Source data
######
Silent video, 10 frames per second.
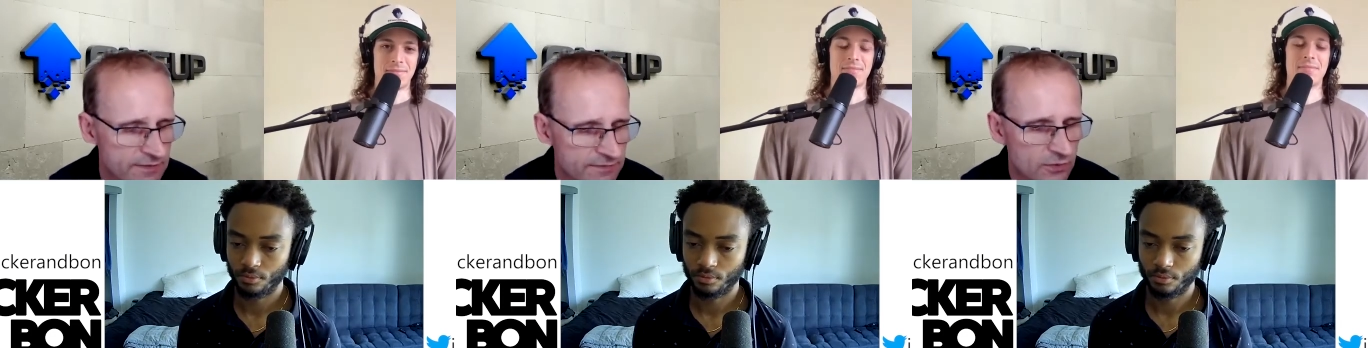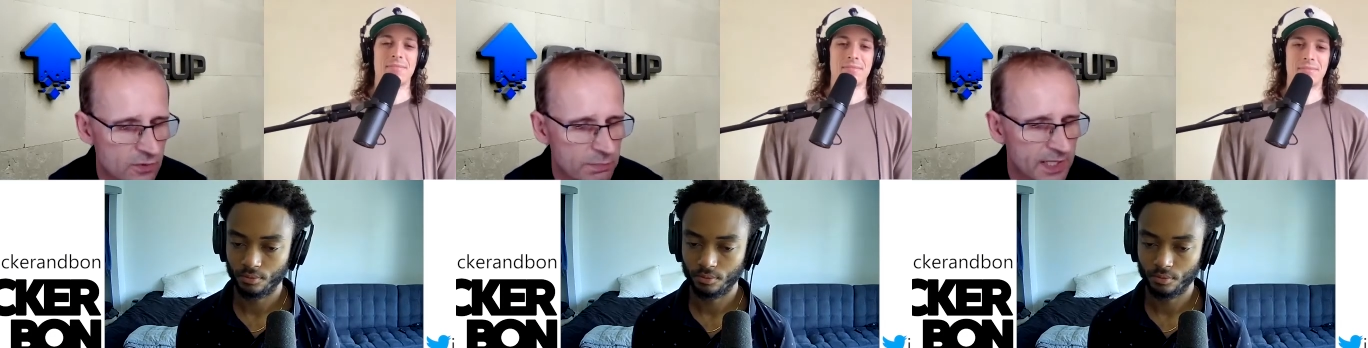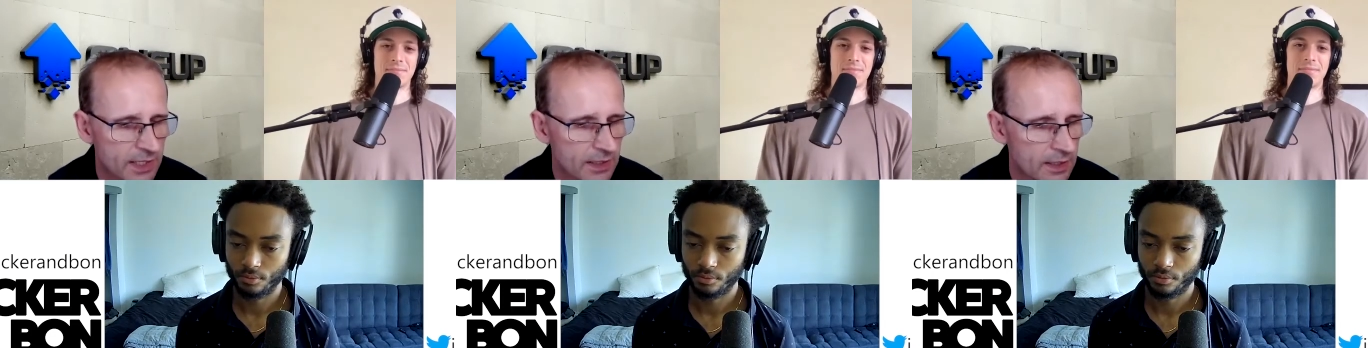Speaker 1: for
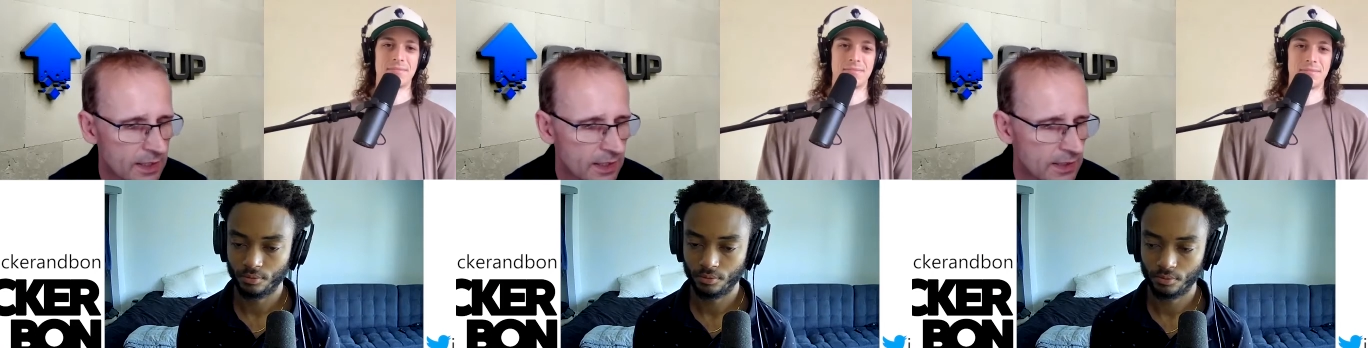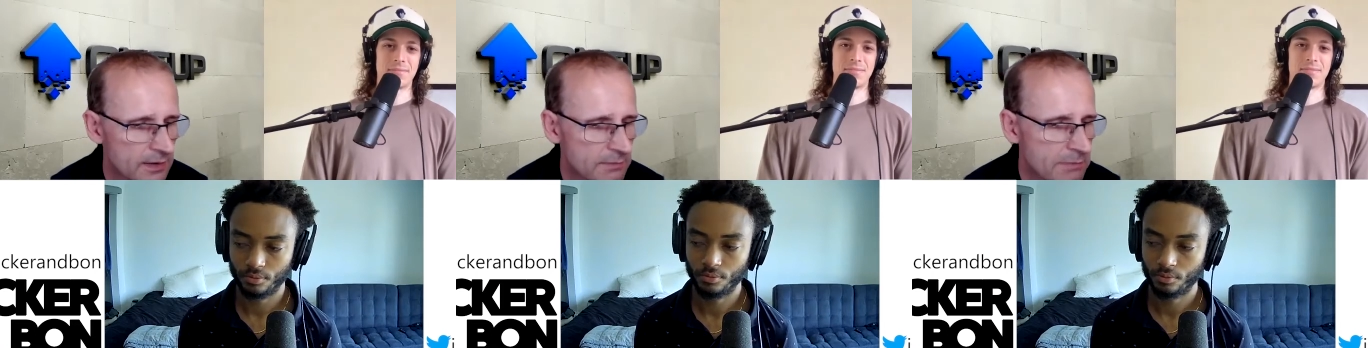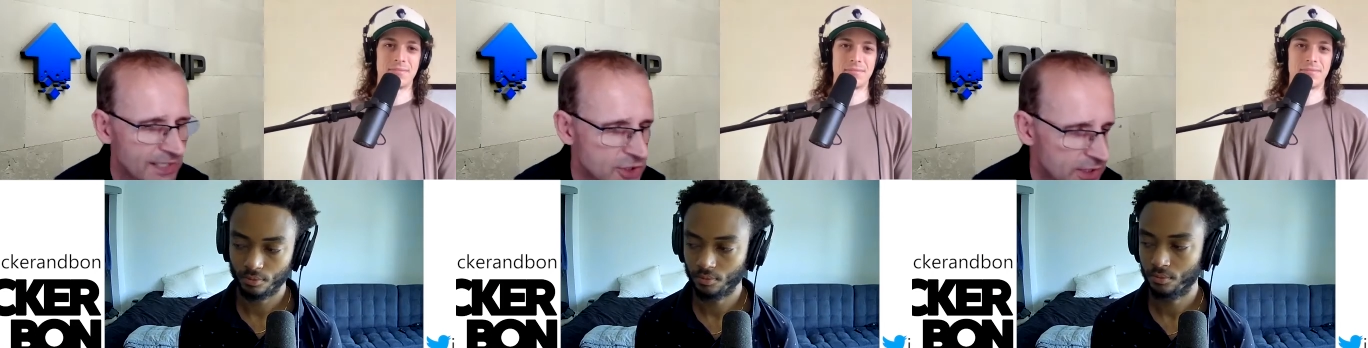being uh,
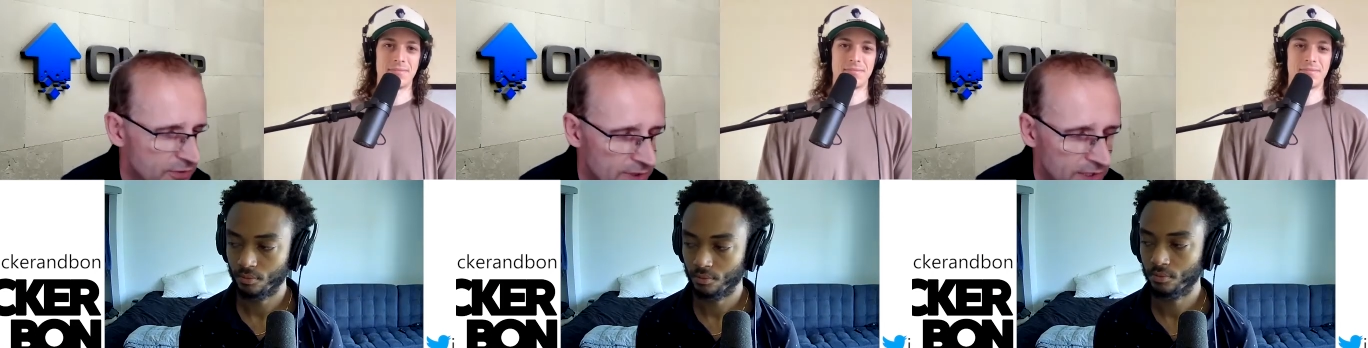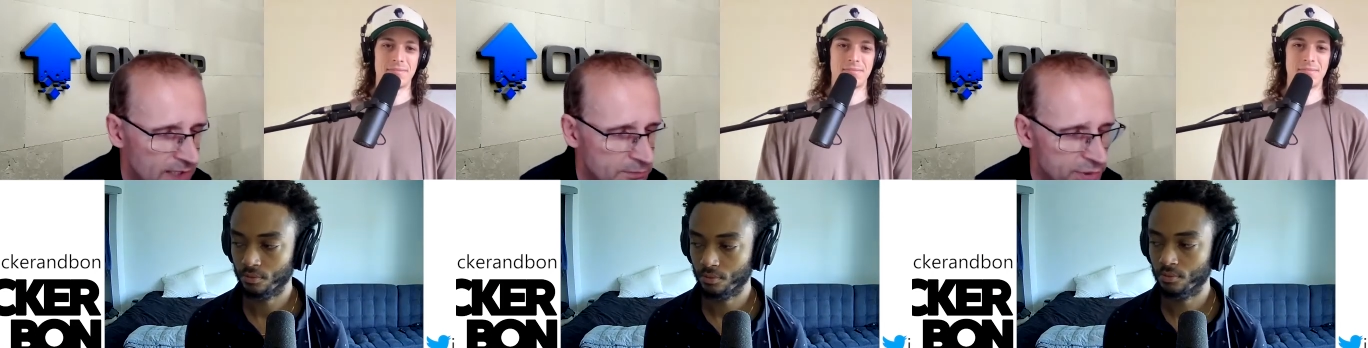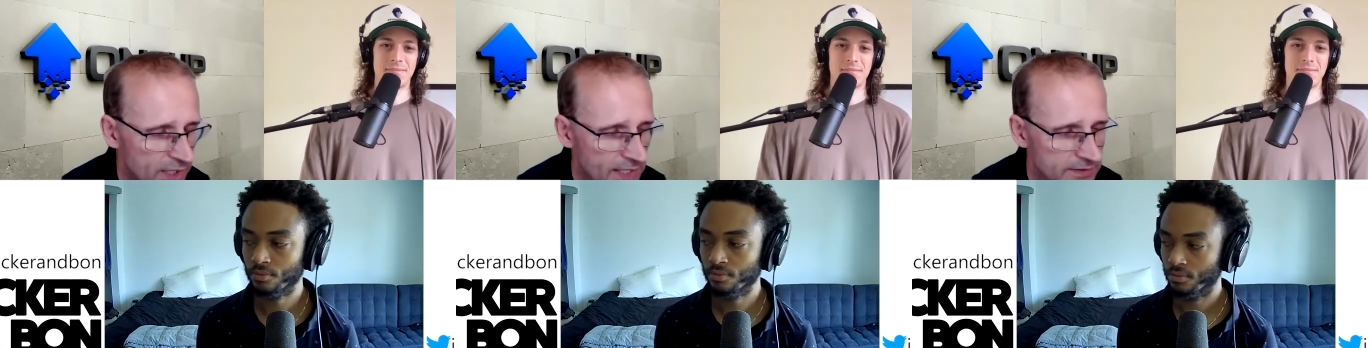managing your online
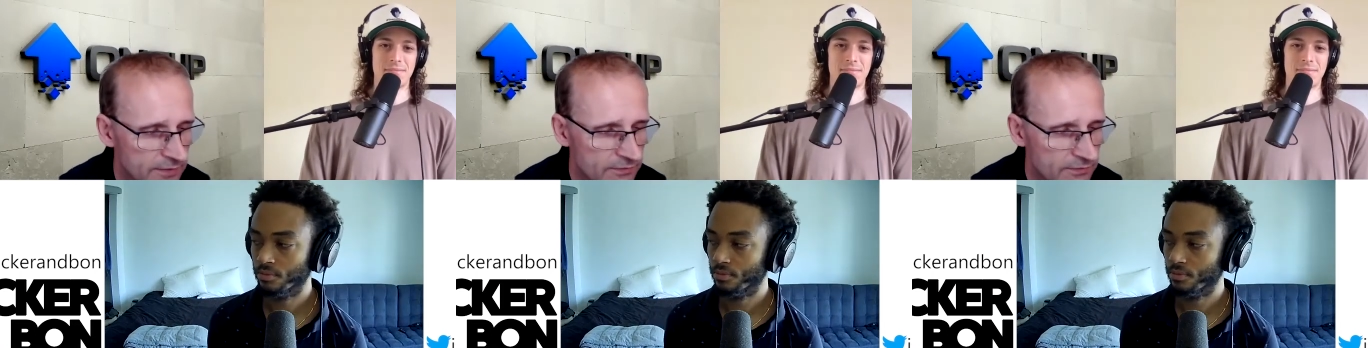brand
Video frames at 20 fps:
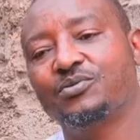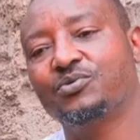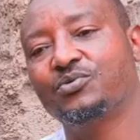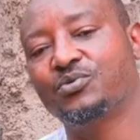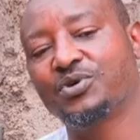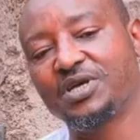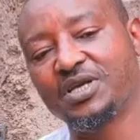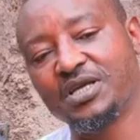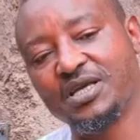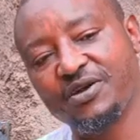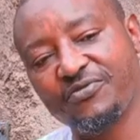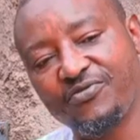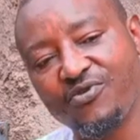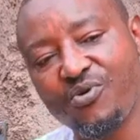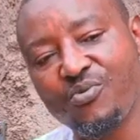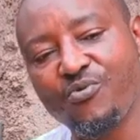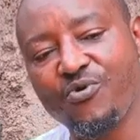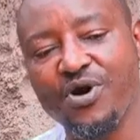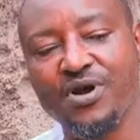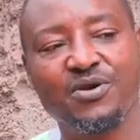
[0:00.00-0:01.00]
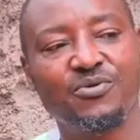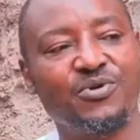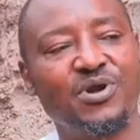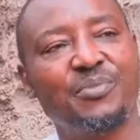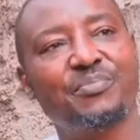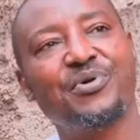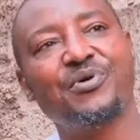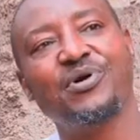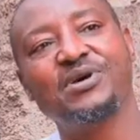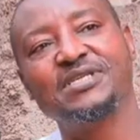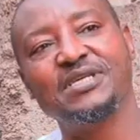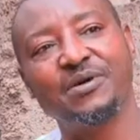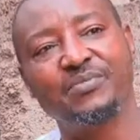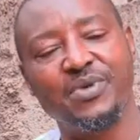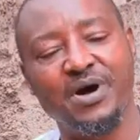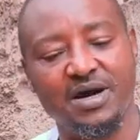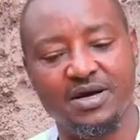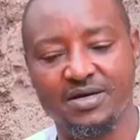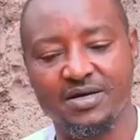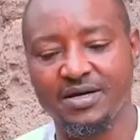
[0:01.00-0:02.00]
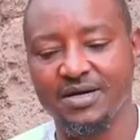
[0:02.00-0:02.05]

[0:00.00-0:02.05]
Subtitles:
ukiingia Form 1, unapewa jamaa.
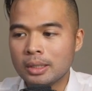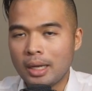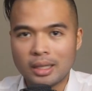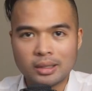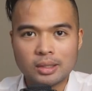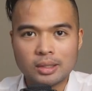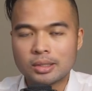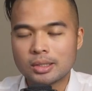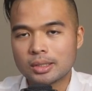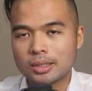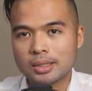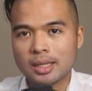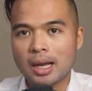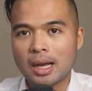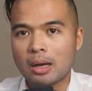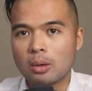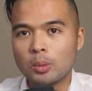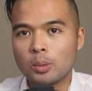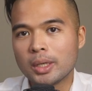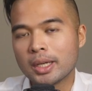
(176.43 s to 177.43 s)
and this is
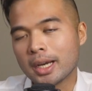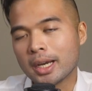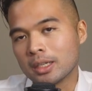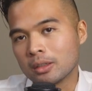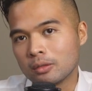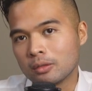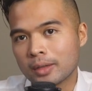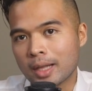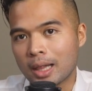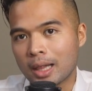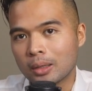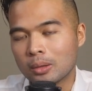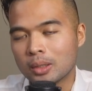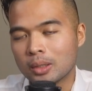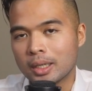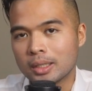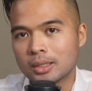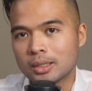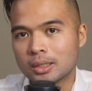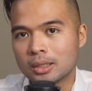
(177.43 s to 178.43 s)
how we kind of
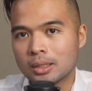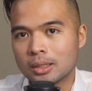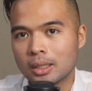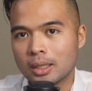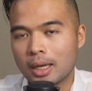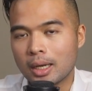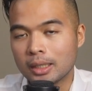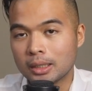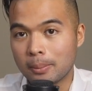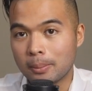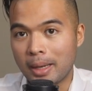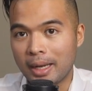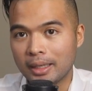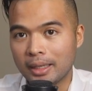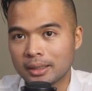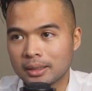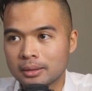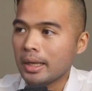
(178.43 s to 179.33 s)
calculate it at the back.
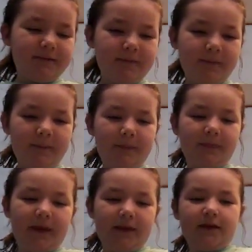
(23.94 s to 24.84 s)

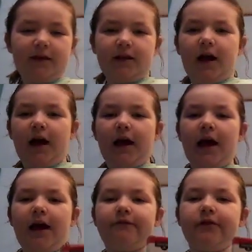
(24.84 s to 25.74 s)
And then
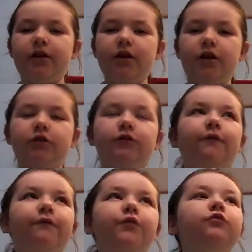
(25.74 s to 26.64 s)
I have
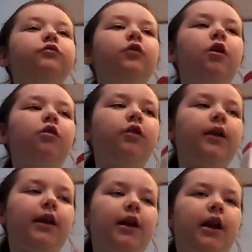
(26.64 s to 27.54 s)
some food
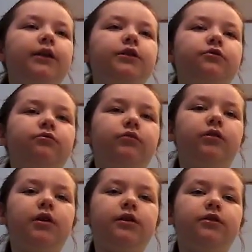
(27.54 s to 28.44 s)
coloring, and I just
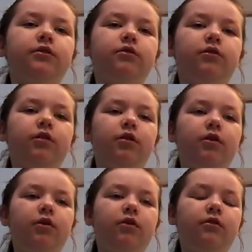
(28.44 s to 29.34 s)
realized
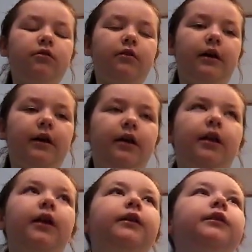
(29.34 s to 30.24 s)
that
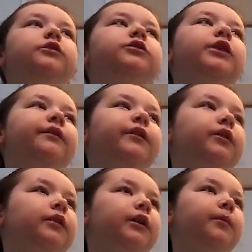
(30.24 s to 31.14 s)
I need shaving
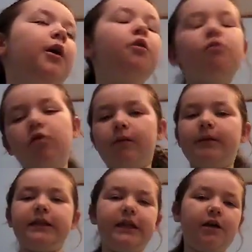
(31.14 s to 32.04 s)
cream. Well, let
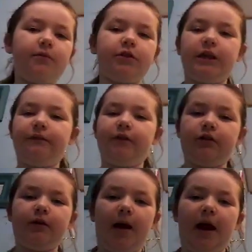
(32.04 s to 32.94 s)
me see how much shaving
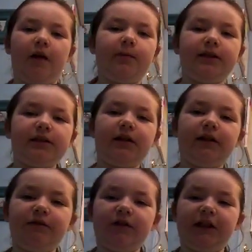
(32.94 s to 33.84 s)
cream I have. It's not
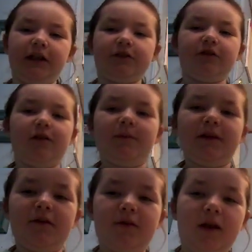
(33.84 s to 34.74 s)
even here, so let me
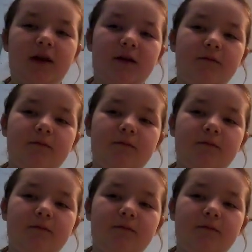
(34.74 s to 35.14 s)
go get it.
######
» **YOUR TASK**:
Give back, exactly and with nothing added, the lines from the line with "(29.34 s to 30.24 s)" through the final line of the data, both included; leave pictures out.

» **WRITTEN SOLUTION**:
(29.34 s to 30.24 s)
that
(30.24 s to 31.14 s)
I need shaving
(31.14 s to 32.04 s)
cream. Well, let
(32.04 s to 32.94 s)
me see how much shaving
(32.94 s to 33.84 s)
cream I have. It's not
(33.84 s to 34.74 s)
even here, so let me
(34.74 s to 35.14 s)
go get it.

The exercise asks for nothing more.